The effects of carbon nanoparticles on thermal and dielectric properties of bisphenol A polycarbonate

Abstract

A series of composite films consisting of bisphenol A polycarbonate (BAPC) and carbon black (CB) as nanofillers were prepared by solution mixing followed by film casting. The influence of both CB content and temperature on thermal and dielectric properties of BAPC was investigated. X-Ray diffraction patterns show semicrystalline nature of the prepared films. The thermal and dielectric properties were carried out as a function of frequency in the range from 20 Hz to 3 MHz, temperature in the range from 20 to 80°C for concentrations 0, 1, 3, 5, 7, 10, and 15 wt% CB. Differential scanning calorimetric results show a decrease in the glass transition temperature and apparent activation energy at decomposition temperature when the CB content increases.
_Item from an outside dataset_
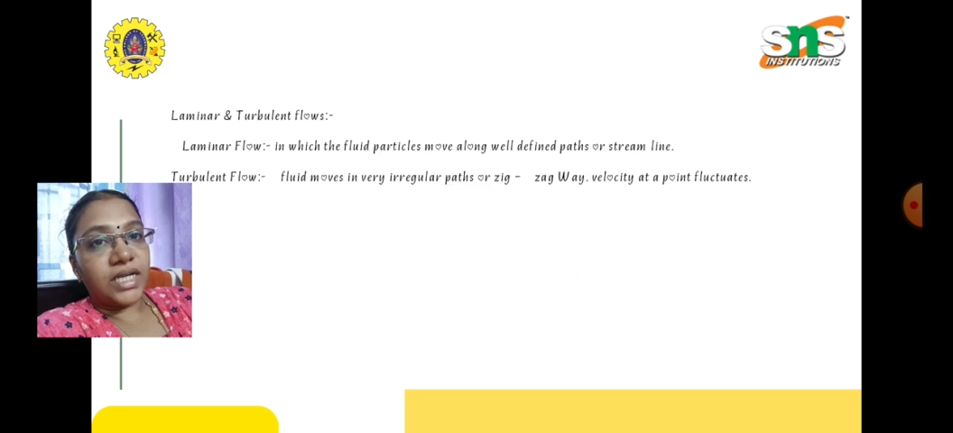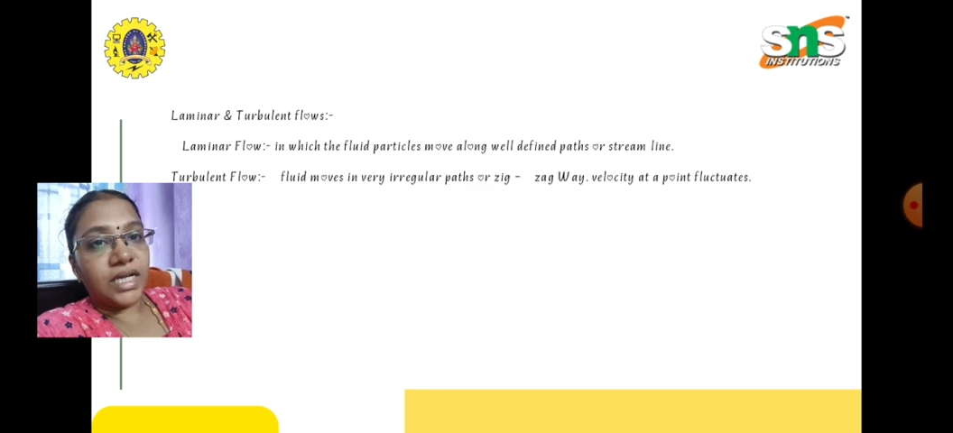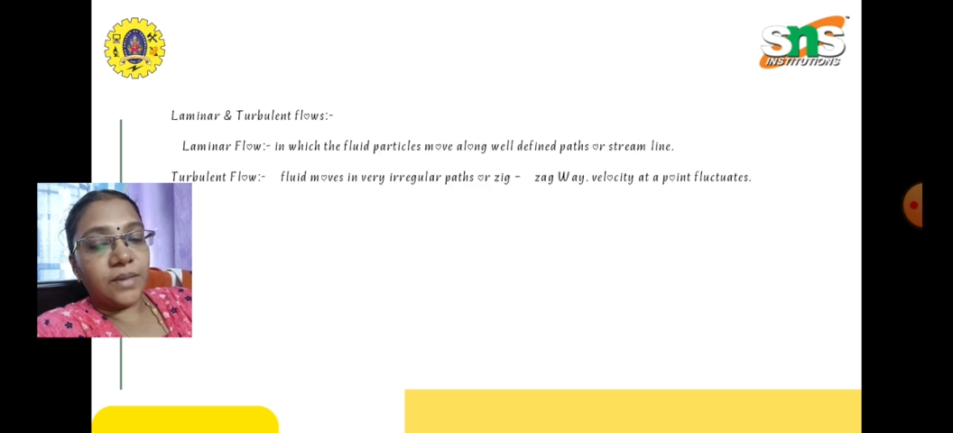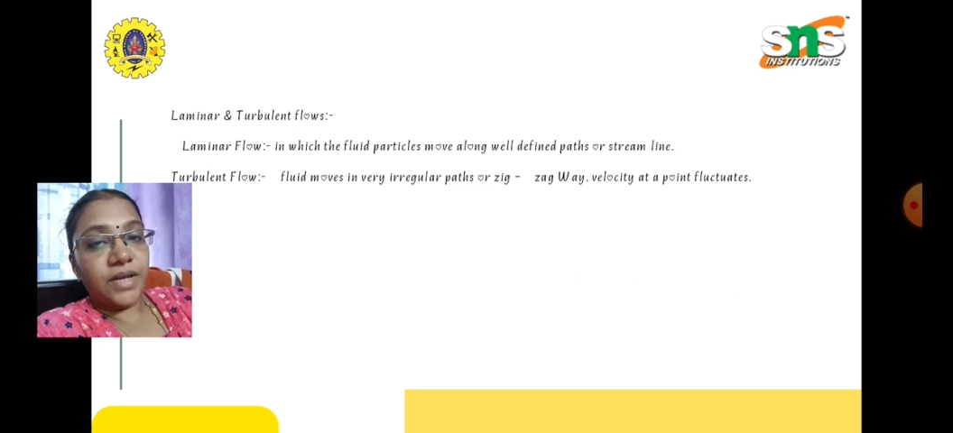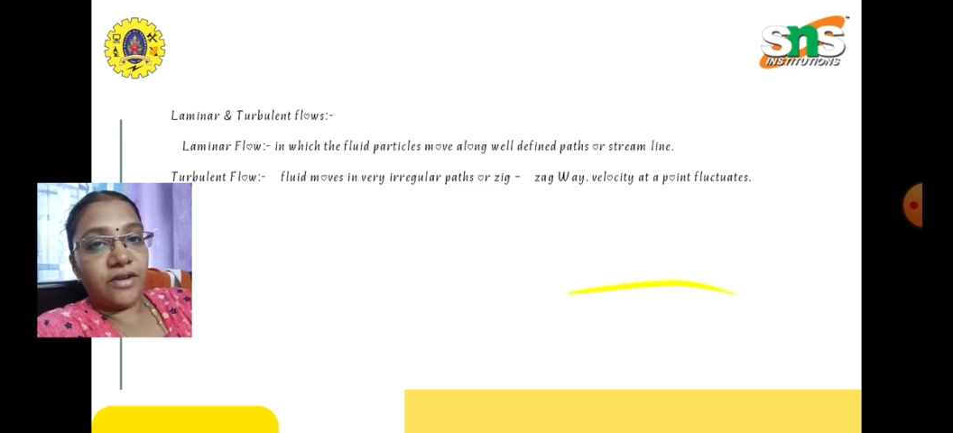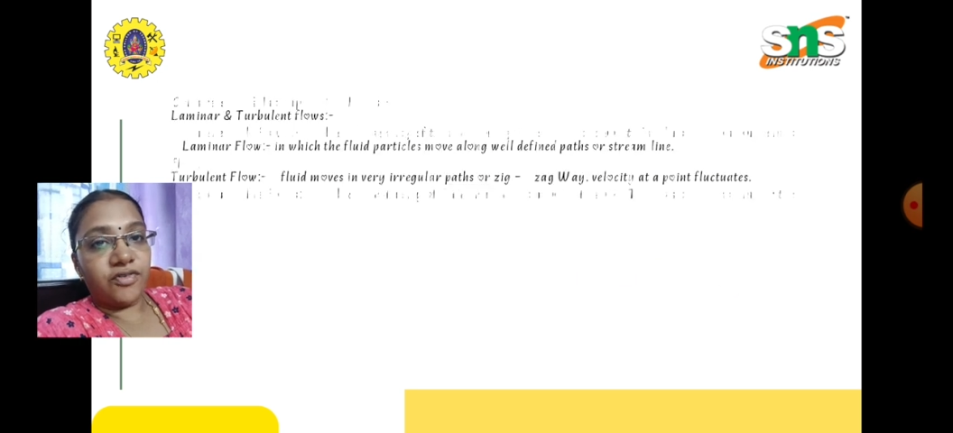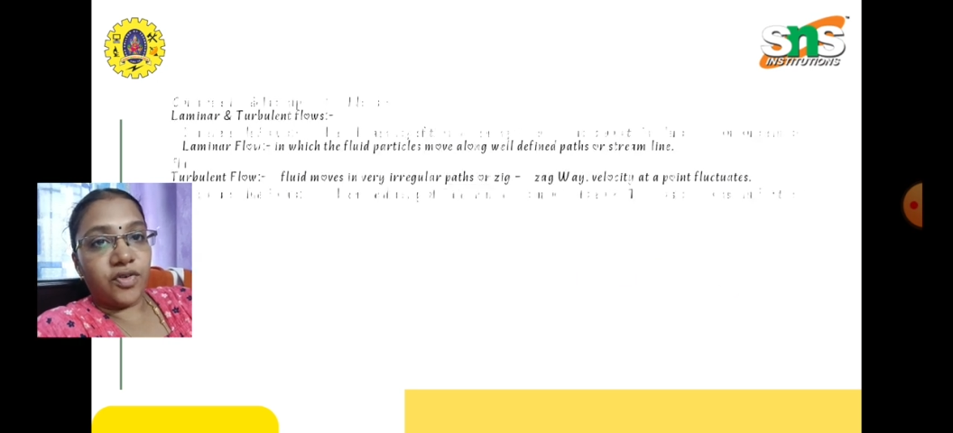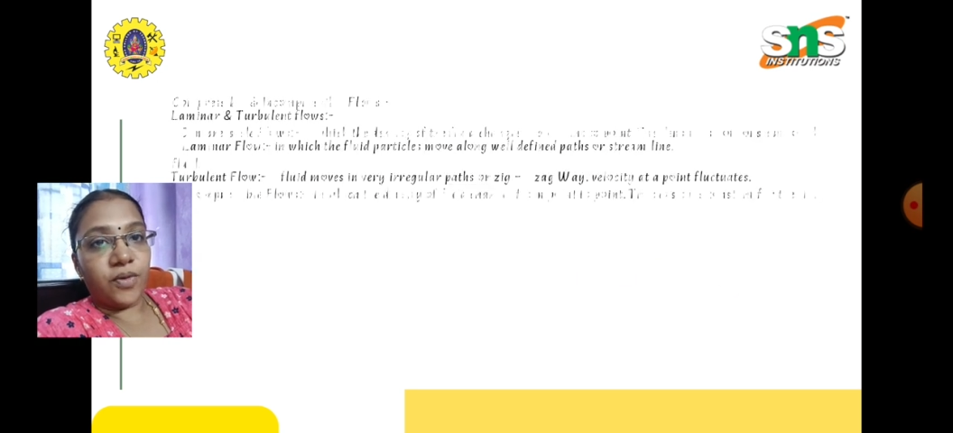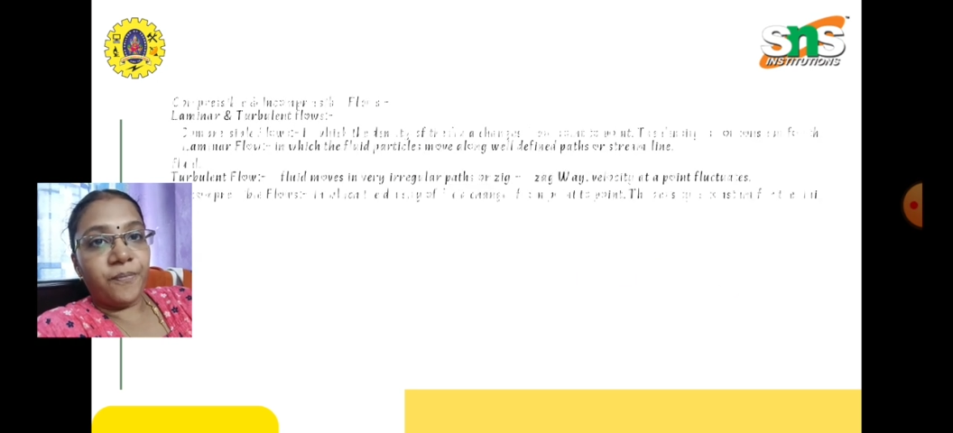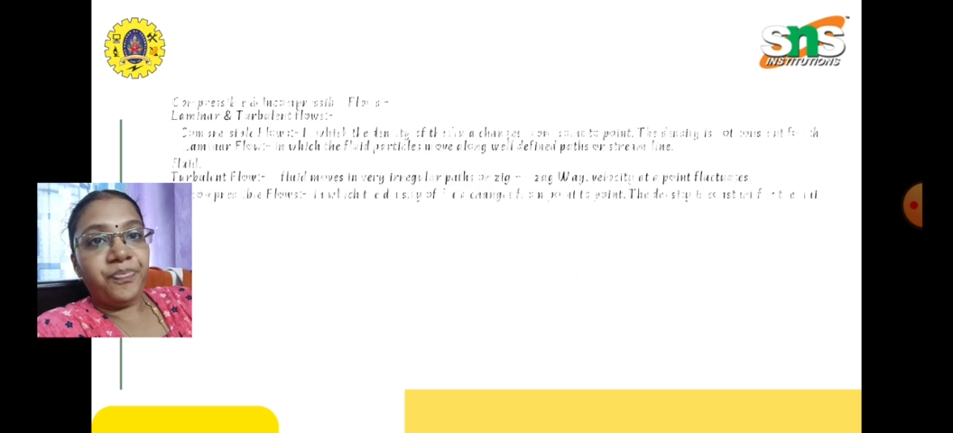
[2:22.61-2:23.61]
turbulent
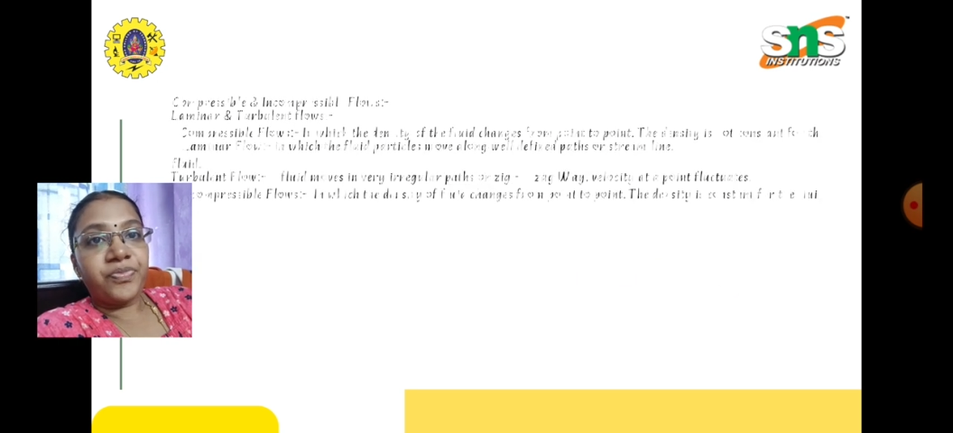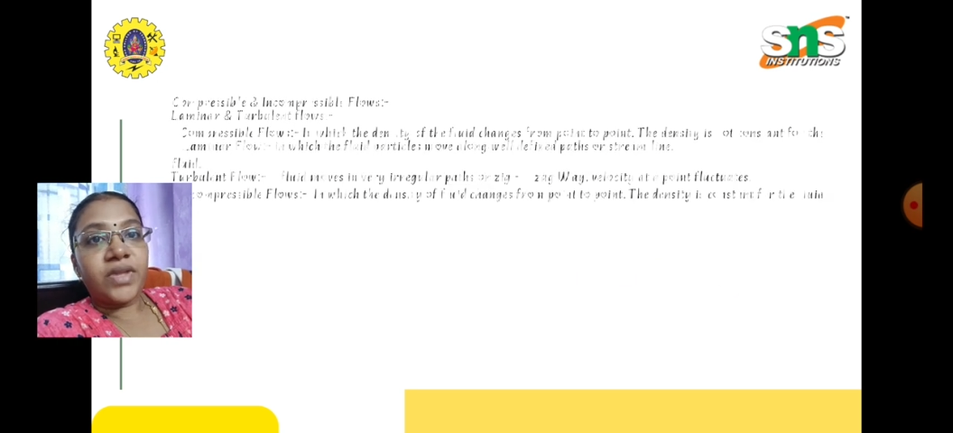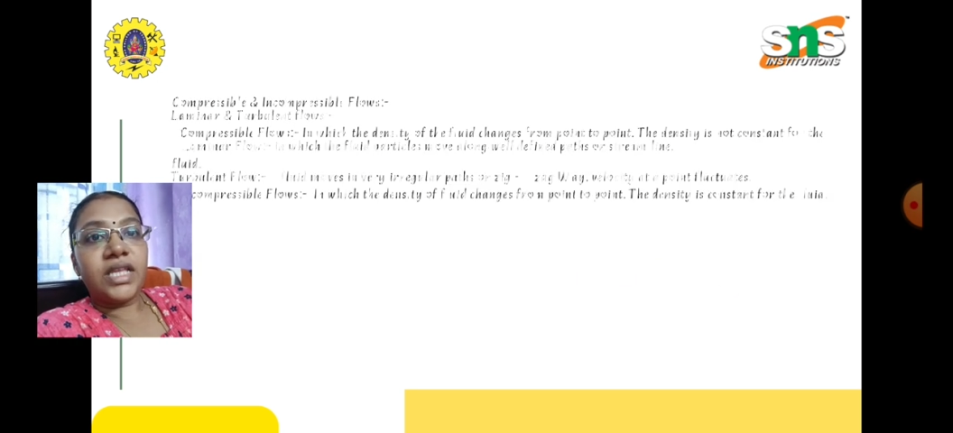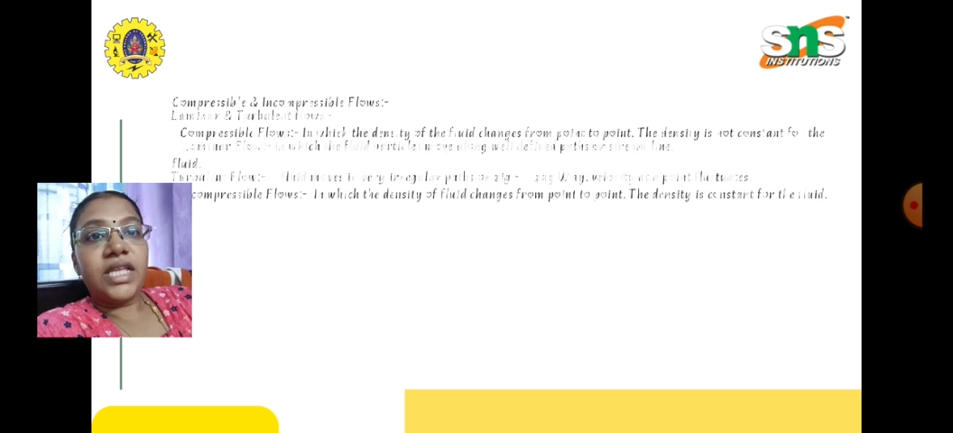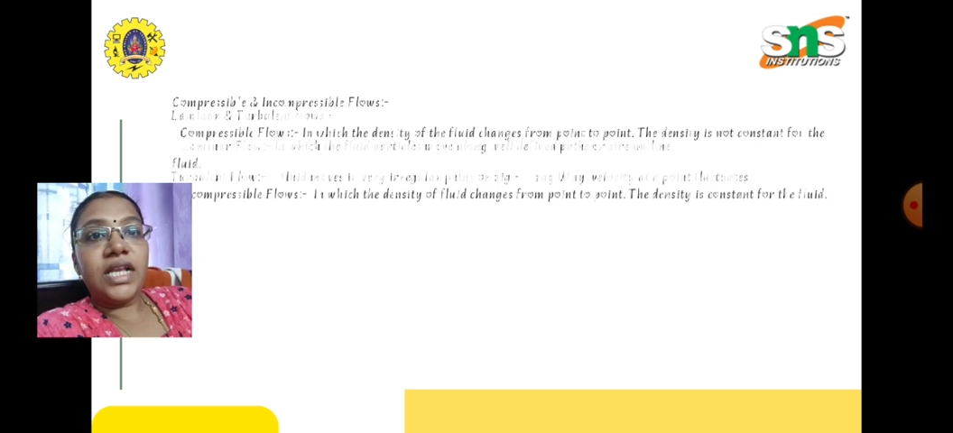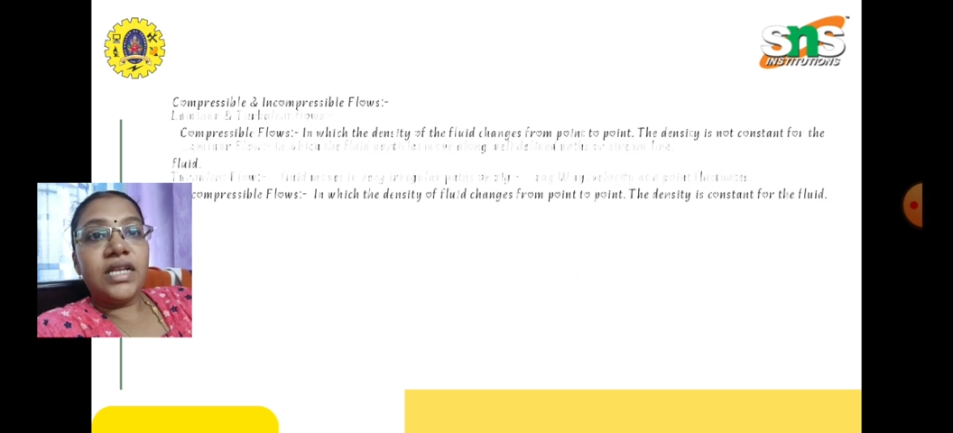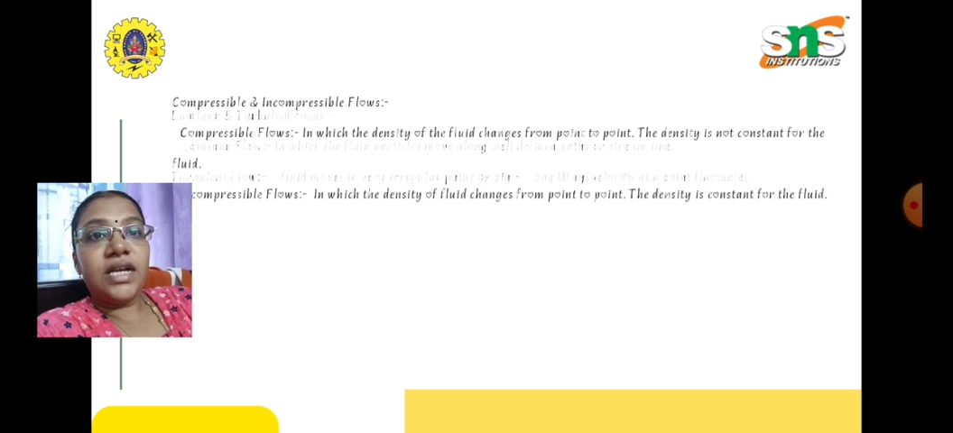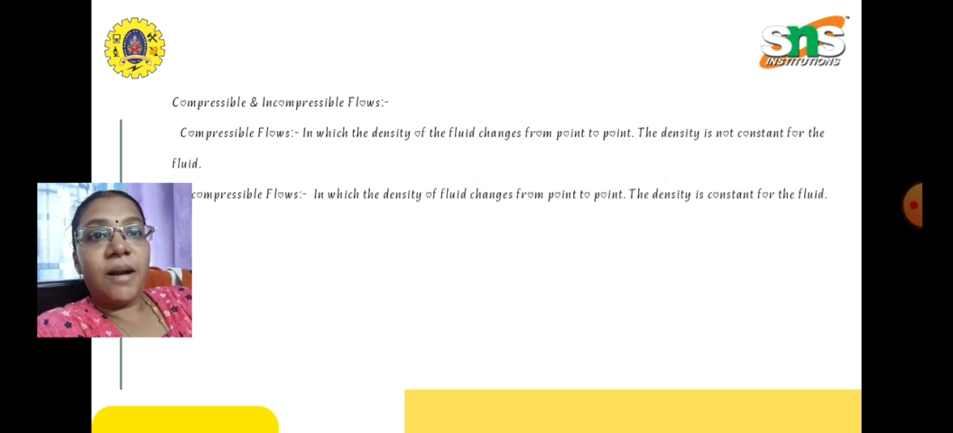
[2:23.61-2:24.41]
flow. Then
The dielectric measurements show that the dielectric constant ( ε′) and alternating current conductivity increase with CB content and also with the temperature. However, the ε′ and dissipation factor decrease with frequency. The increase in ε′ with temperature is due to the formation of new dipoles or accumulation of charge carriers in a nanoparticle–polymer interface. Parameters relating to thermal and dielectric properties of these composites can be controlled by adjusting the CB nanoparticles content in the BAPC matrix and temperature. It could be concluded that the obtained composites should be desirable candidates for high ε′ materials in embedded capacitor applications.